AIM OF THE TASK - Write out all the records exactly, and keep any images out.

Start of AVAILABLE DATA

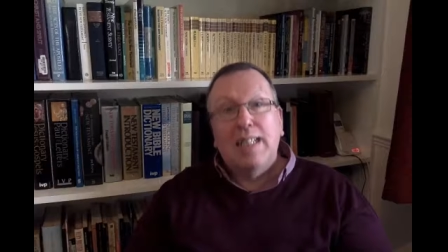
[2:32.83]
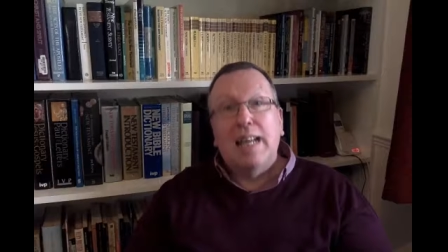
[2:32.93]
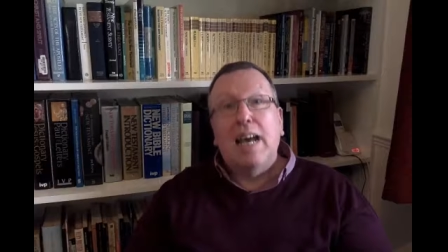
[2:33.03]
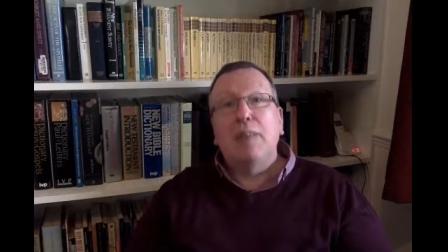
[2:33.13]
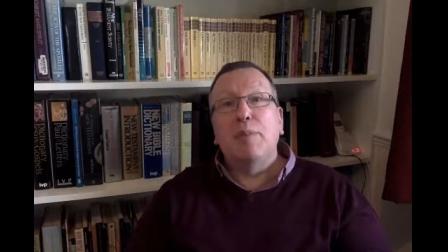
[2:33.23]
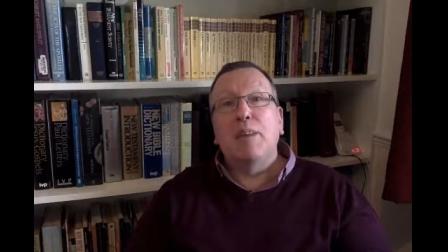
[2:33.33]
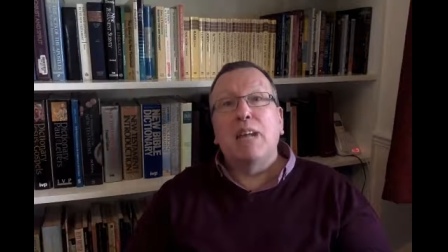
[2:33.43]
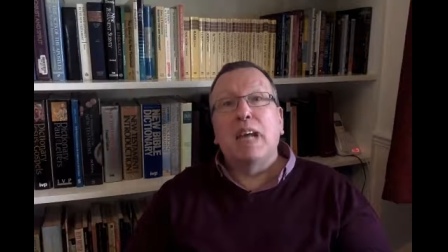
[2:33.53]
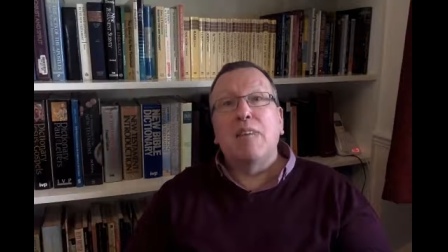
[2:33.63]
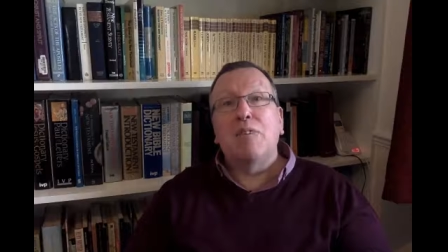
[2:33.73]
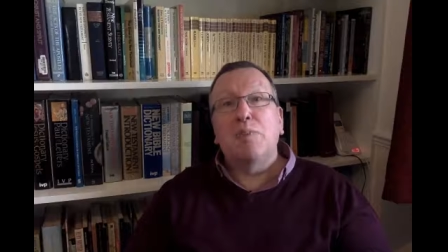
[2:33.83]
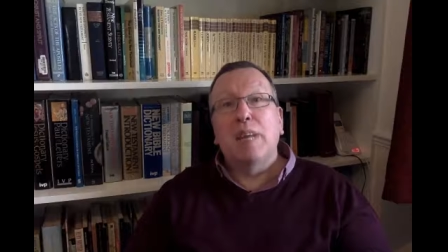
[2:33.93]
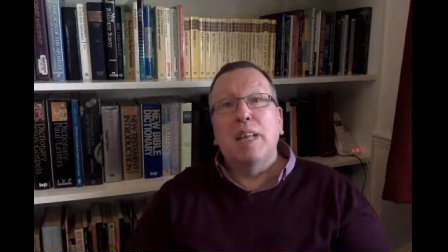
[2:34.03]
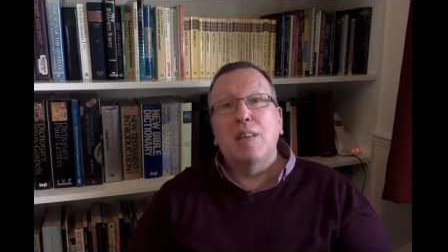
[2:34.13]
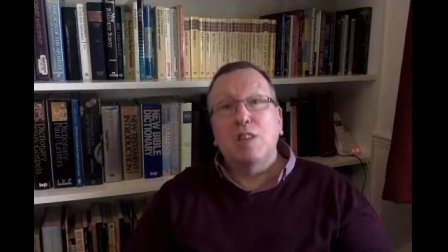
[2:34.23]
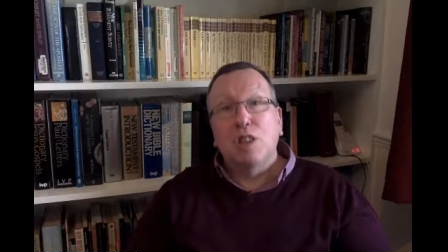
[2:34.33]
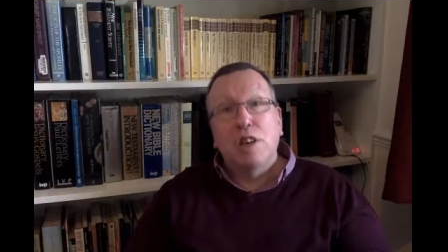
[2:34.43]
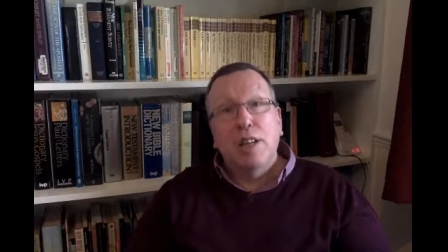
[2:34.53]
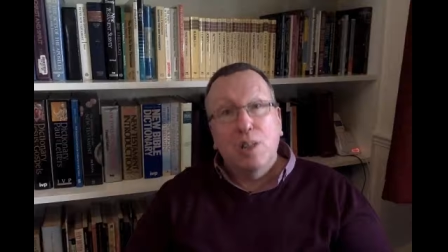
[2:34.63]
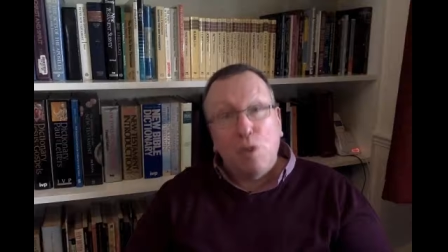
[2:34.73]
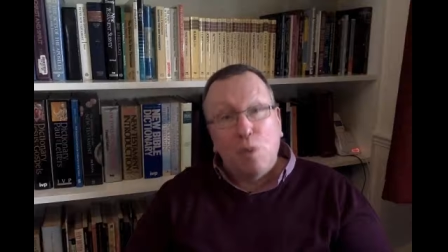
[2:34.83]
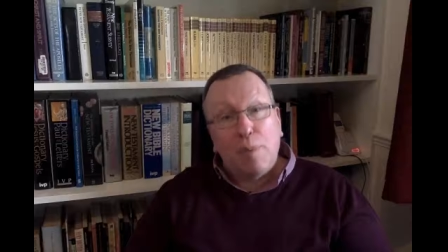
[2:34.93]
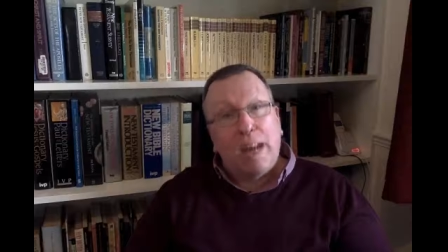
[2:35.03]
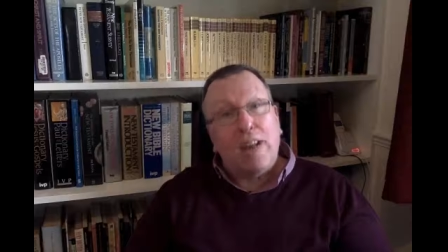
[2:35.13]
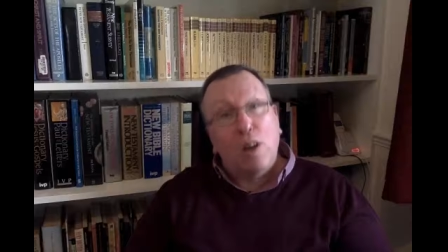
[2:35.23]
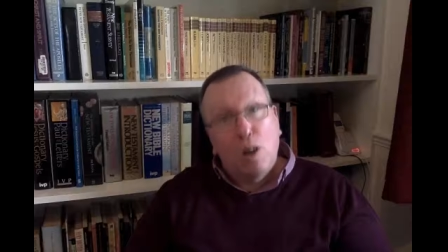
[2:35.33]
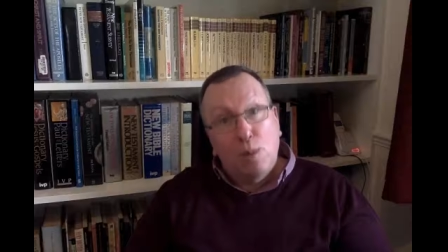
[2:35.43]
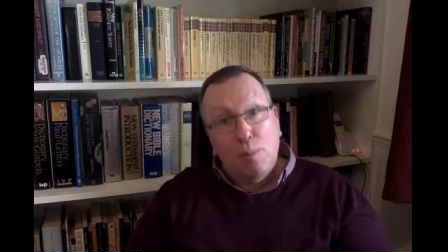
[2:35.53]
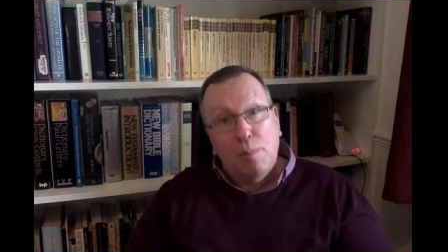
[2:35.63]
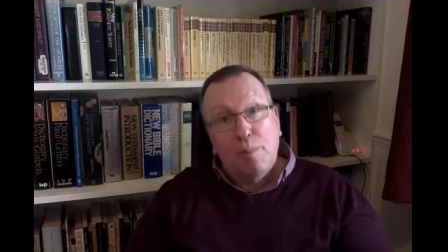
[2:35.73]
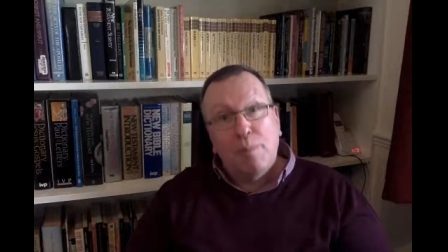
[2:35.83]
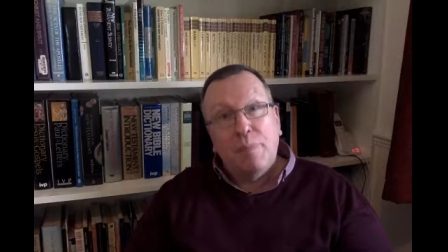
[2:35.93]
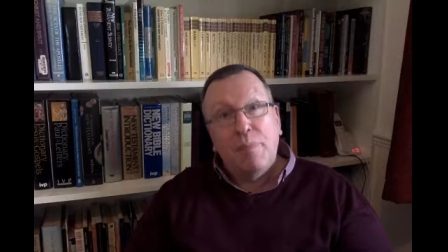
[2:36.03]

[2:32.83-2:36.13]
Now they were going to have to make the journey north back home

End of AVAILABLE DATA

YOUR RESPONSE -
[2:32.83]
[2:32.93]
[2:33.03]
[2:33.13]
[2:33.23]
[2:33.33]
[2:33.43]
[2:33.53]
[2:33.63]
[2:33.73]
[2:33.83]
[2:33.93]
[2:34.03]
[2:34.13]
[2:34.23]
[2:34.33]
[2:34.43]
[2:34.53]
[2:34.63]
[2:34.73]
[2:34.83]
[2:34.93]
[2:35.03]
[2:35.13]
[2:35.23]
[2:35.33]
[2:35.43]
[2:35.53]
[2:35.63]
[2:35.73]
[2:35.83]
[2:35.93]
[2:36.03]

[2:32.83-2:36.13]
Now they were going to have to make the journey north back home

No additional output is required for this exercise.